I didnt' mention it before just in case it was a fluke.

When Augie and I went to the Sandra Ladwig seminar I asked her about his problem with groups and she told me what to do.

It was a miracle cure for him. It worked the first time I tried it which was the following day at the seminar and it has continued to work.

For those who know his issue, this is miraculous. I thought our obedience career was over, but now we have plans to enter Novice A in 2012!:artydude


----------



## AmberSunrise (Apr 1, 2009)

That is great news! 

Can I ask what his problem was and how it was corrected?


----------



## IowaGold (Nov 3, 2009)

Sunrise said:


> That is great news!
> 
> Can I ask what his problem was and how it was corrected?


Yes, inquiring minds want to know!

Congrats!


----------



## DNL2448 (Feb 13, 2009)

Do tell! I would love to hear, as this is the only hold back from me entering Dooley in a trial. Every little bit helps!


----------



## Augie's Mom (Sep 28, 2007)

Augie's problem was that he couldn't handle the pressure of being in the line of dogs, he always wanted to come to me and would break from the line. Augie has a solid sit/down stay when alone. We've had this problem going on 4 years and have tried tethering, a pvc box, toys behind him, etc...

What she told me to do was to make in the context of the group exercises coming to me unrewarding. When he breaks I bend down and call him to me (different body position than what you do in groups). When he gets to me I clip on the leash and wave it in his face and then walk him back to the line up, position him and leave. This is done very matter of factly, it's not done harshly. 

For us, he got it immediately after only 2 times. What is the most interesting part is the transformation in his attitude. He went from stressed and worried to relaxed and confident. 

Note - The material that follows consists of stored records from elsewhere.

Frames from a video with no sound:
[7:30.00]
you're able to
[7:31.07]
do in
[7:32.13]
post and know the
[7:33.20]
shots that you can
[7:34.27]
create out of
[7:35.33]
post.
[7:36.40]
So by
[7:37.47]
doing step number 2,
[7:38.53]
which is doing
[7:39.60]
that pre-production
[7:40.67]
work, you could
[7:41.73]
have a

In case you are wondering, this has not affected any of his recall exercises. He still comes charging in like a freight train.


----------



## Jige (Mar 17, 2011)

That is awesome. I am so happy for you guys.


----------



## DNL2448 (Feb 13, 2009)

Question: when he breaks and you bend down and call him, isn't you calling him to you a reward? I am a little confused on how this makes breaking unrewarding.


----------



## AmberSunrise (Apr 1, 2009)

Very clever  That really is great that he can now do the stays and even better, that he relaxes!


----------



## Augie's Mom (Sep 28, 2007)

DNL2448 said:


> Question: when he breaks and you bend down and call him, isn't you calling him to you a reward? I am a little confused on how this makes breaking unrewarding.


I understand how confusing this seems because it is so counter-intuitive.

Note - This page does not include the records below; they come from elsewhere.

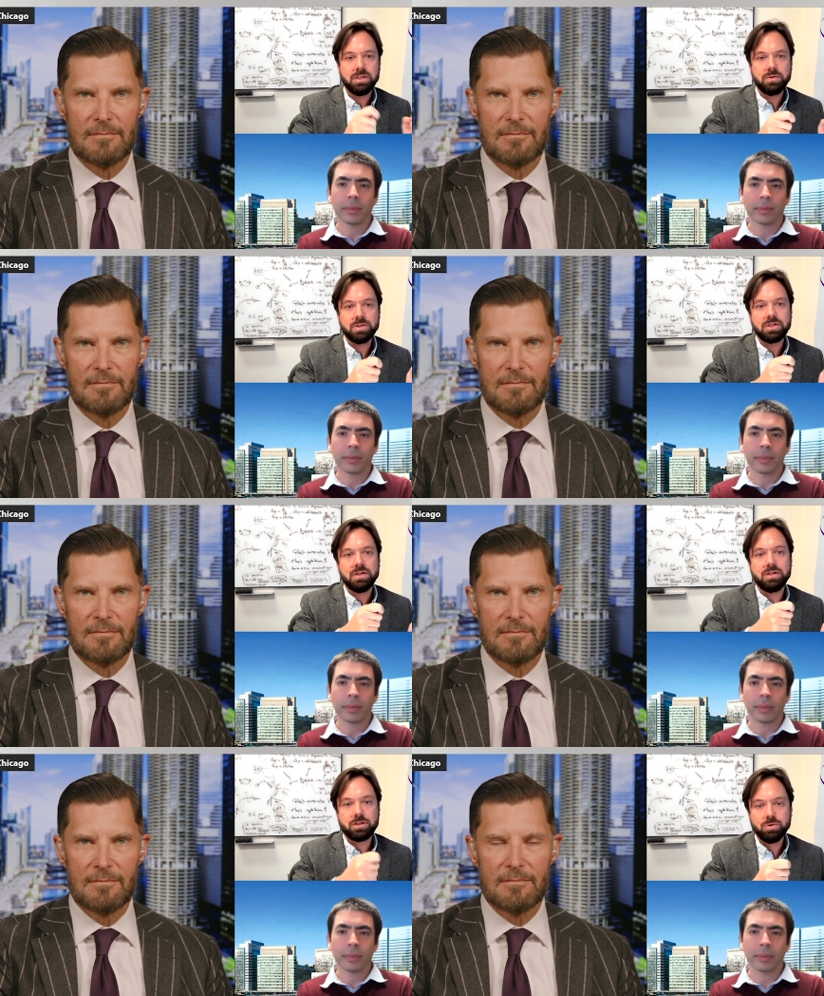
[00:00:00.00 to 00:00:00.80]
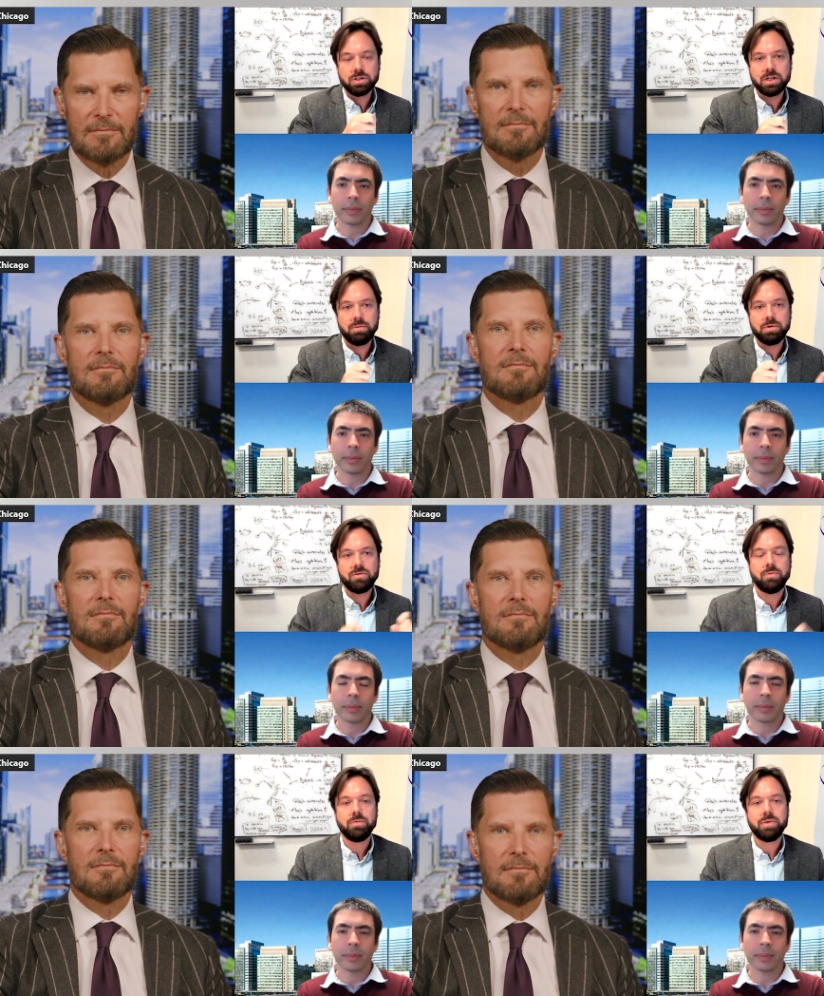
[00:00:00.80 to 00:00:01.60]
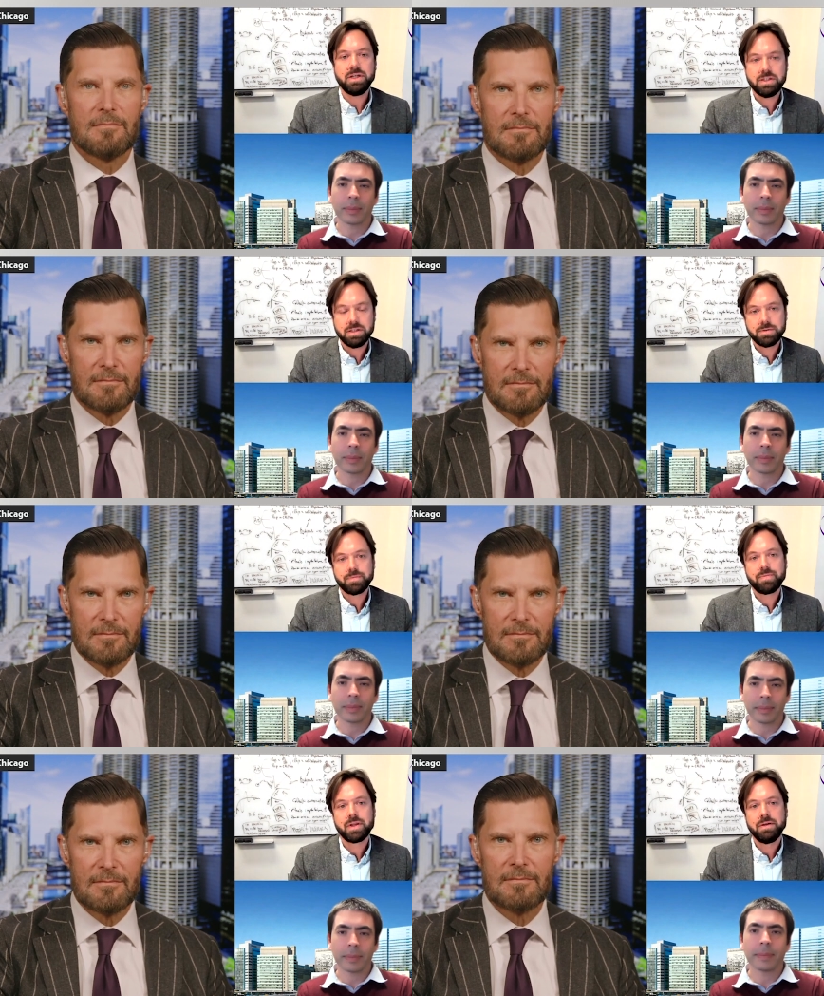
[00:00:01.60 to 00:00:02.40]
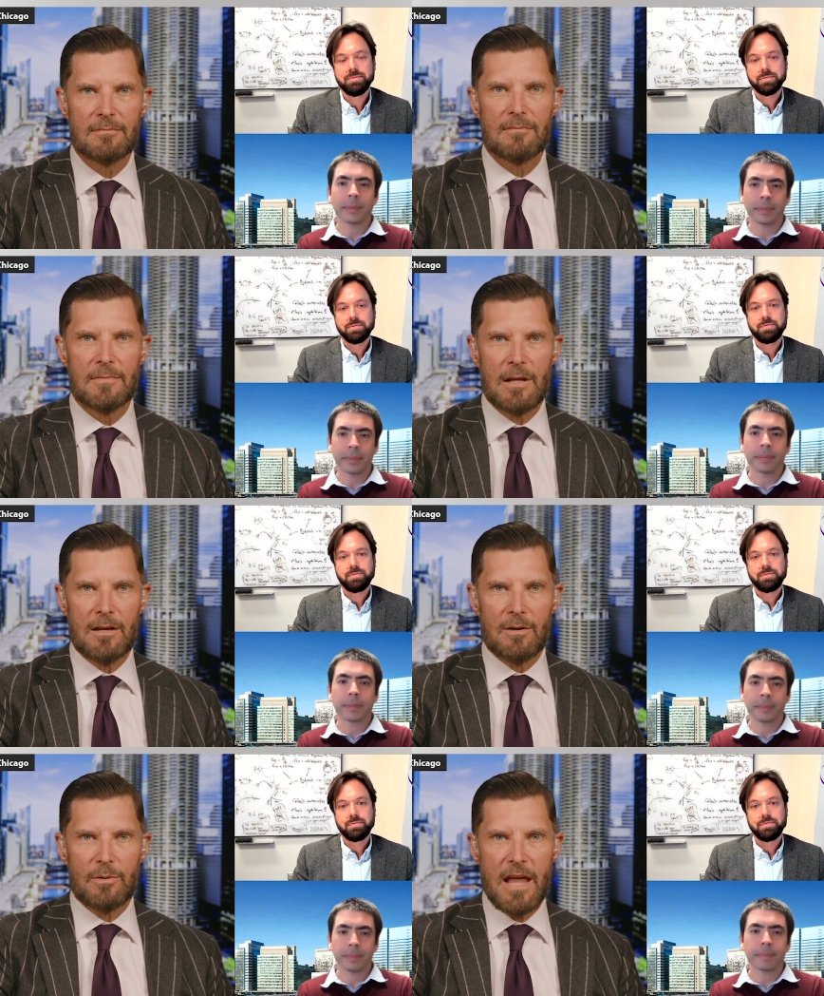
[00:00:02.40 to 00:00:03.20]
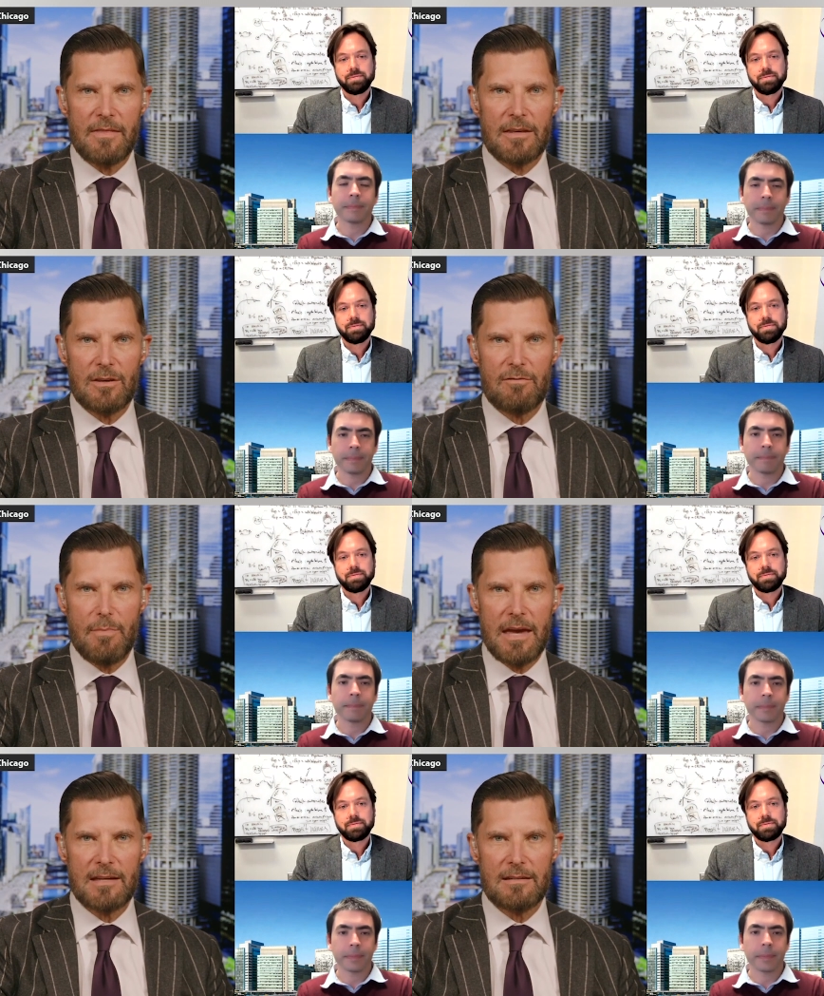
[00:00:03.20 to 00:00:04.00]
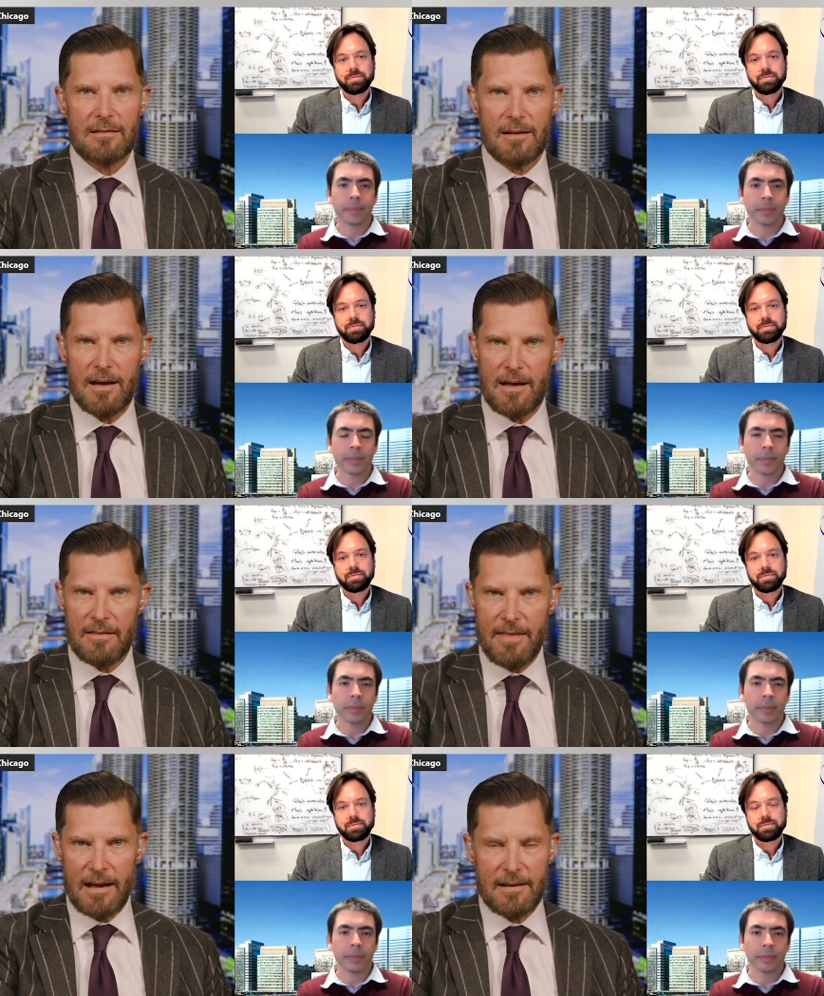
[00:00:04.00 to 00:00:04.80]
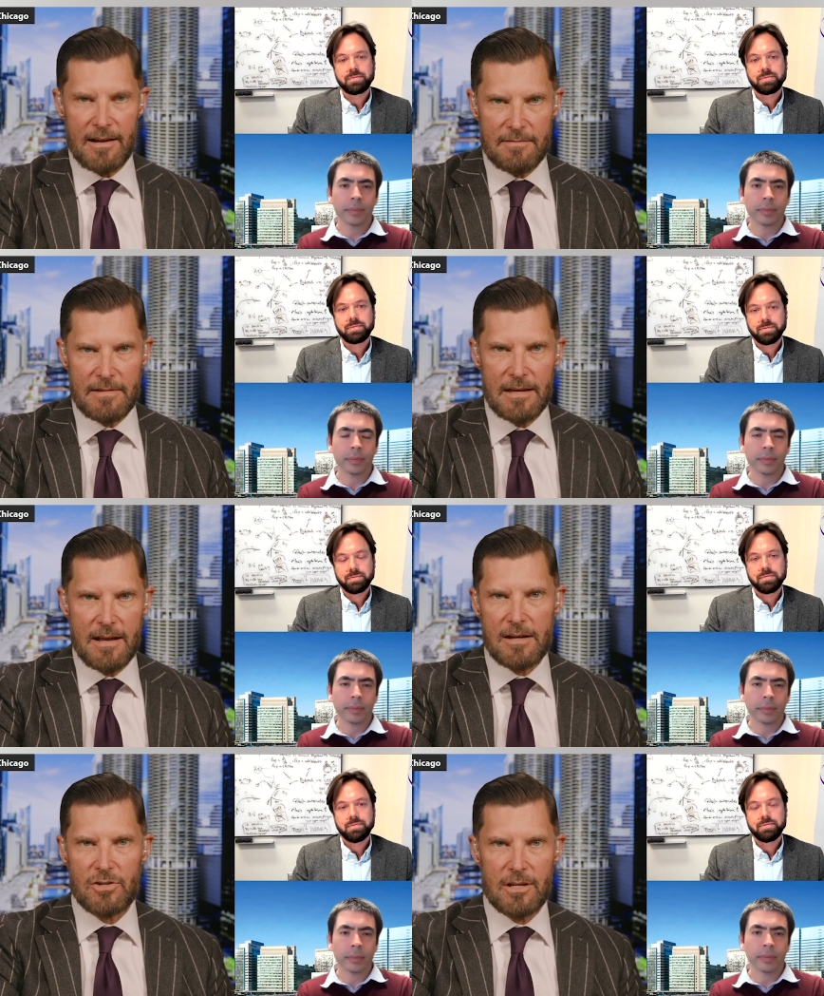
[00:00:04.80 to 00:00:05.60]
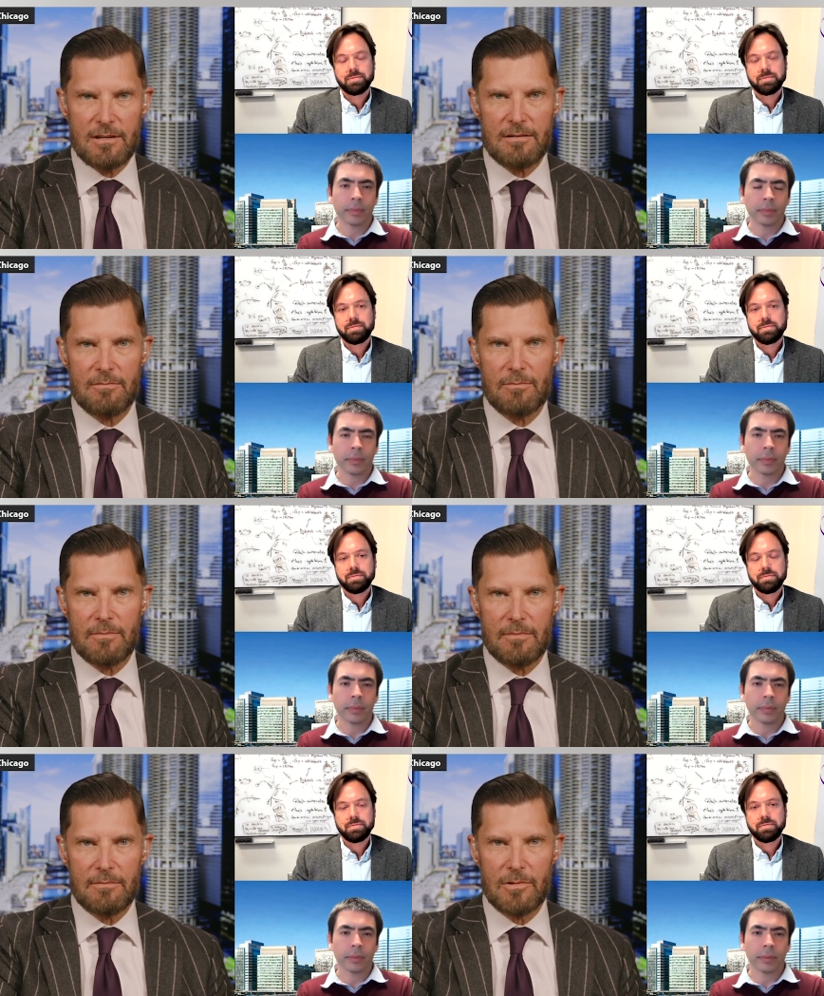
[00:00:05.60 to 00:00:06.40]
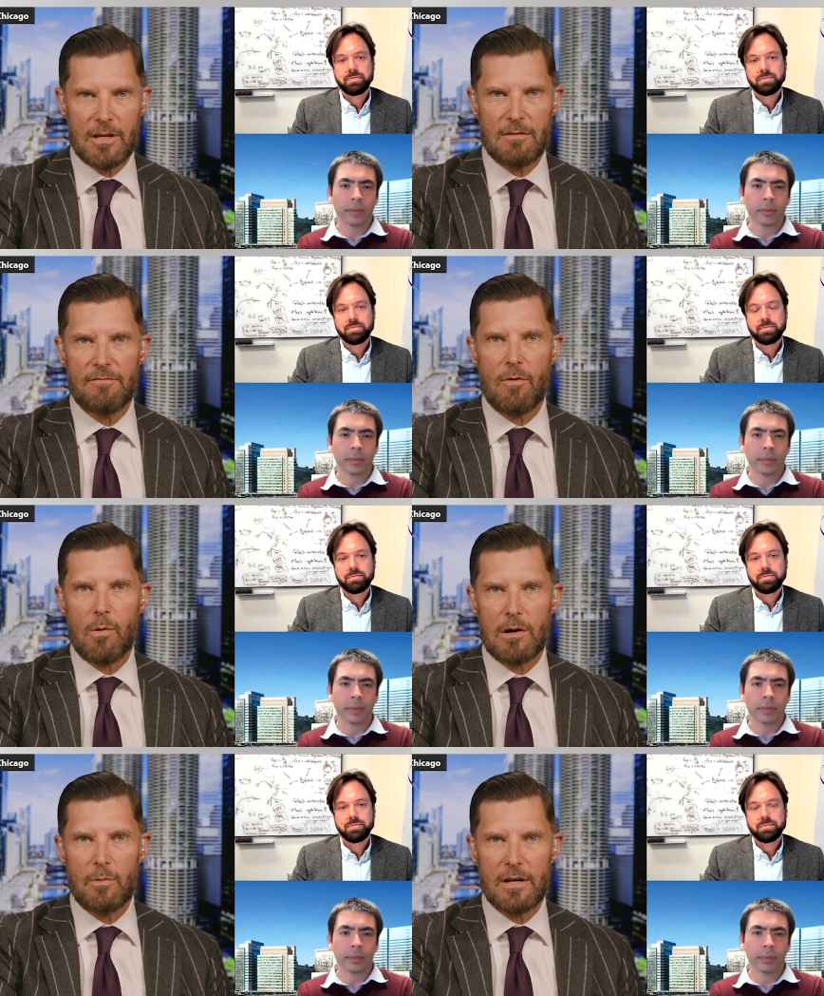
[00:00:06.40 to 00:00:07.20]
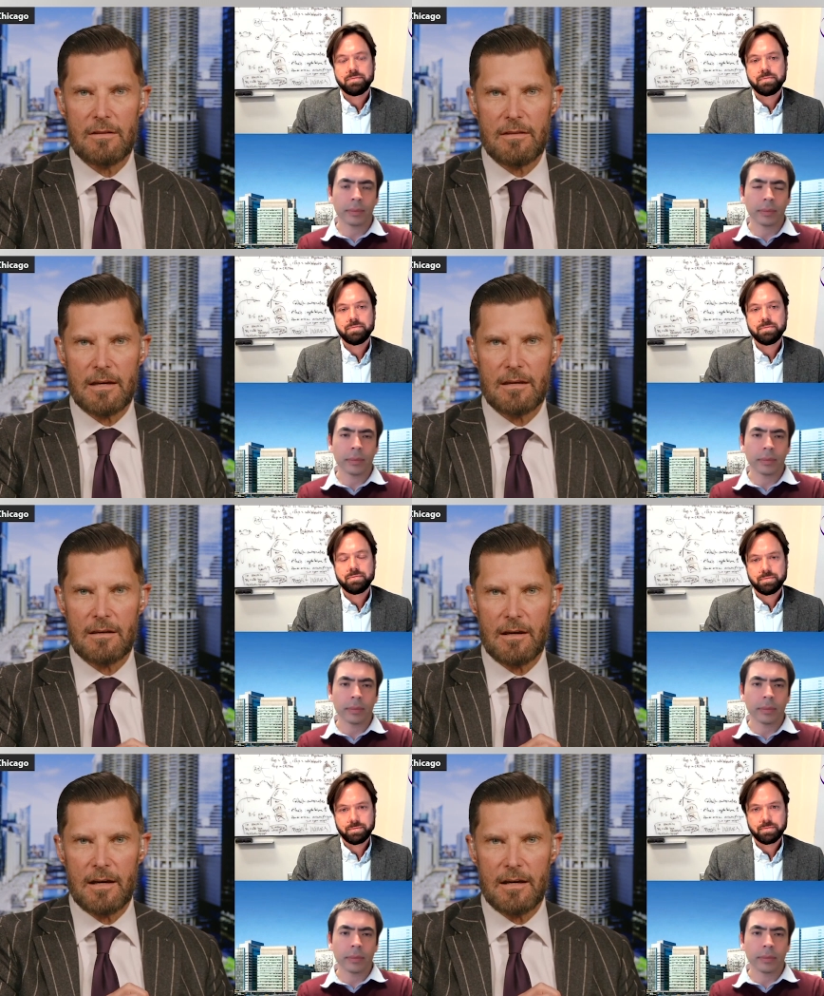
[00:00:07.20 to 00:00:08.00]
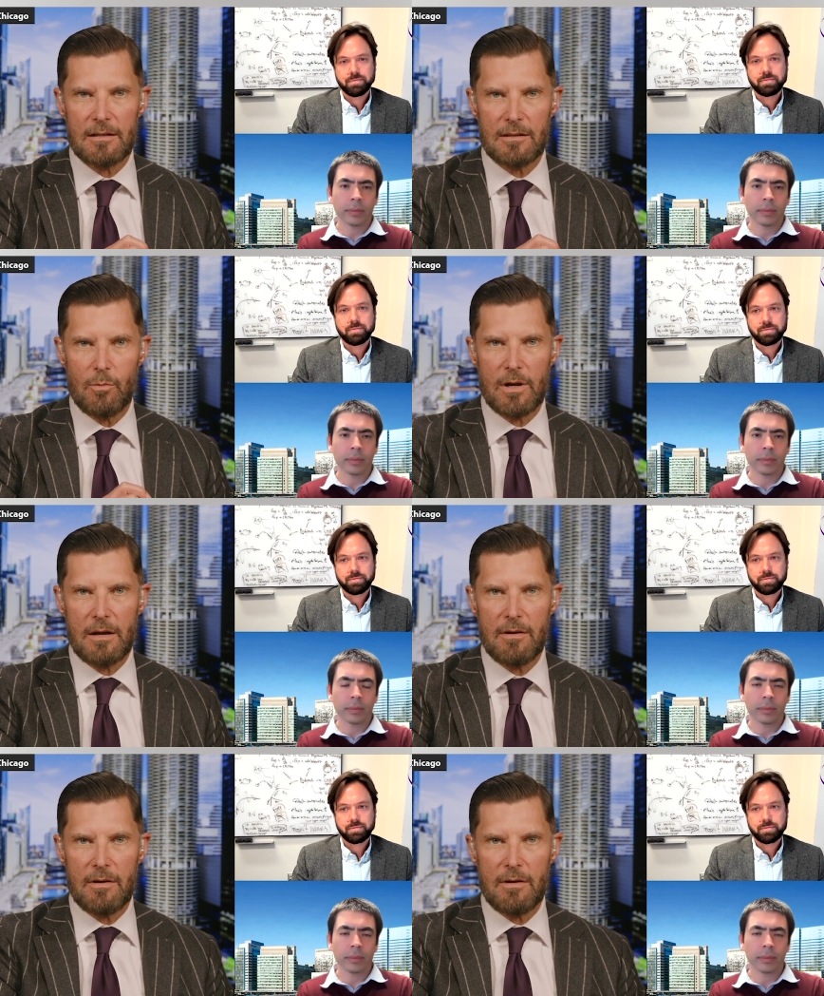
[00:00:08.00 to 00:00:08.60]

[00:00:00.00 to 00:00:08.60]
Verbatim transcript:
Speaker 1: sequenced in the stool sample from the patient.
Speaker 2: Well, now that you've made uh, that kind of connection, looking forward, what do you think uh, you want to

It isn't rewarding because unlike with the recalls you don't praise when they get to you. I clip the leash on and then wave the leash in his face ( he doesn't like that ) and then put him right back in the line. 

She said you can do other things to make coming to you unpleasant too; like scaring them with a scary face and gesture.


----------



## K9-Design (Jan 18, 2009)

Augie's Mom said:


> I understand how confusing this seems because it is so counter-intuitive.
> 
> It isn't rewarding because unlike with the recalls you don't praise when they get to you. I clip the leash on and then wave the leash in his face ( he doesn't like that ) and then put him right back in the line.
> 
> She said you can do other things to make coming to you unpleasant too; like scaring them with a scary face and gesture.


I admit I'm perplexed here as well. So what did you USE to do when he would follow you? 
(My thought is the normal/most instinctual reaction by most people is to say no and put the dog back -- which sounds exactly like what you're doing here.)
Glad something worked but I'd love to know why


----------



## Augie's Mom (Sep 28, 2007)

K9-Design said:


> I admit I'm perplexed here as well. So what did you USE to do when he would follow you?
> (My thought is the normal/most instinctual reaction by most people is to say no and put the dog back -- which sounds exactly like what you're doing here.)
> Glad something worked but I'd love to know why


I don't know why this works and what I've tried in the past didn't.
It may be the fact that I'm actively calling him, I just don't know. 
Our trainer doesn't know why this is working and she was there with us.


----------



## FlyingQuizini (Oct 24, 2006)

Interesting. Sounds like it's going "Ok. Fine. You think you wanna come to me right now and not stay where you''re supposed to? Go for it. But it's gonna suck a little."

Glad it's working ... (and isn't overly aversive).


----------